BSC TPS drops as signature size jumps

The biggest issue came from data size. BNB Chain said that transaction signatures jumped from 65 bytes to 2,420 bytes after switching from ECDSA to ML-DSA-44. The full transaction size grew from 110 bytes to around 2.5 KB. That extra load cut performance noticeably during testing. The report said block size increased to about 2 MB, while throughput dropped by roughly 40% to 50% in tests. In cross-region scenarios, TPS dropped by about 40%, showing that network propagation becomes harder when blocks carry more data. The report added that finality stayed at two slots in median cases. The wider gap in slower cases came from larger blocks moving across regions, not from a failure in the consensus design itself.

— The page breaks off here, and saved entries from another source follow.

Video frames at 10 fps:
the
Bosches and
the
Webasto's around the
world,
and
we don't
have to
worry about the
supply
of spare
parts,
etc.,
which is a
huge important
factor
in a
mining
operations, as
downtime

pqSTARK aggregation helps validator load

Consensus vote aggregation performed better than the transaction layer. BNB Chain said that pqSTARK aggregation delivered about 43:1 compression, which helped keep validator overhead manageable during the test. However, the upgrade did not cover every part of BSC’s cryptographic system. The report noted that peer-to-peer handshakes and KZG commitments remain outside the current migration. P2P migration would need ML-KEM, while replacing KZG would require coordination with the broader Ethereum ecosystem. The test shows that BSC can move toward quantum-resistant security, but the scaling work needed is real and probably not trivial.

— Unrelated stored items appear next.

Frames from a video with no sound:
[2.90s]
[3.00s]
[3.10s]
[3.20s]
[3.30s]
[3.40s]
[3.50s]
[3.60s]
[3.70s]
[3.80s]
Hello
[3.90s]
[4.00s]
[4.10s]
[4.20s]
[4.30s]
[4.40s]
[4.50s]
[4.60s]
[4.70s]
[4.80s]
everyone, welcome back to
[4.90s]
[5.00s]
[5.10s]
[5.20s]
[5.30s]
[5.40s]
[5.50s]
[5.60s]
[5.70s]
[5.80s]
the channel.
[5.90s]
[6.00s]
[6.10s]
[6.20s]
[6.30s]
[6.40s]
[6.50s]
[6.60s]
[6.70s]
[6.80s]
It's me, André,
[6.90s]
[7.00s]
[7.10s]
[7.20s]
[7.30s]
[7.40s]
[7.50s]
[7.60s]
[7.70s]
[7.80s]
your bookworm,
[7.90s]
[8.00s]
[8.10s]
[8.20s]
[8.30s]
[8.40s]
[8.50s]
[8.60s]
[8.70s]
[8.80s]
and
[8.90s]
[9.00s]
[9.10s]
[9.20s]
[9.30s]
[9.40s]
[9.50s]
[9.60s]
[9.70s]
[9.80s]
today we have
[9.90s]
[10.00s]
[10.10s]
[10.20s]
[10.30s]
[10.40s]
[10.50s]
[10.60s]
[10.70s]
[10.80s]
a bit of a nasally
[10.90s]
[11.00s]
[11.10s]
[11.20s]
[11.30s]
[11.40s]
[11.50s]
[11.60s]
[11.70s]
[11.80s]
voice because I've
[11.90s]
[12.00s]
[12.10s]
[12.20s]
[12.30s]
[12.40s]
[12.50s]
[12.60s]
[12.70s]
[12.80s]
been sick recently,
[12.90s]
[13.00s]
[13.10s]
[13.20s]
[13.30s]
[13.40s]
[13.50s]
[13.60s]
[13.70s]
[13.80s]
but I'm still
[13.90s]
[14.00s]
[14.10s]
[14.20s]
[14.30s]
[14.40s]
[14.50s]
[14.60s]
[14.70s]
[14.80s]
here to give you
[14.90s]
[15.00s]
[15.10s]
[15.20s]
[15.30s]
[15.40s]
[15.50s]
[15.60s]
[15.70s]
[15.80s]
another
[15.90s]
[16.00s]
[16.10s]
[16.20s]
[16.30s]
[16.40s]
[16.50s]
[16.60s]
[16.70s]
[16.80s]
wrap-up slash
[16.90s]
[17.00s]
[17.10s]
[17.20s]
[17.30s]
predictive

Speed roadmap faces new trade-off

This post-quantum test adds a fresh layer to BNB Chain’s wider performance roadmap. Related reports indicate that BNB Chain has been targeting sub-150 millisecond finality and more than 20,000 TPS for complex transactions by 2026. That speed goal now has to coexist with quantum-resistant security work. The latest test shows that BSC can adopt ML-DSA-44 and pqSTARK, but larger signatures could make those high-throughput targets harder to reach without better data handling and network scaling. The path forward seems to involve a balancing act between future-proofing against quantum threats and maintaining the performance that users expect today.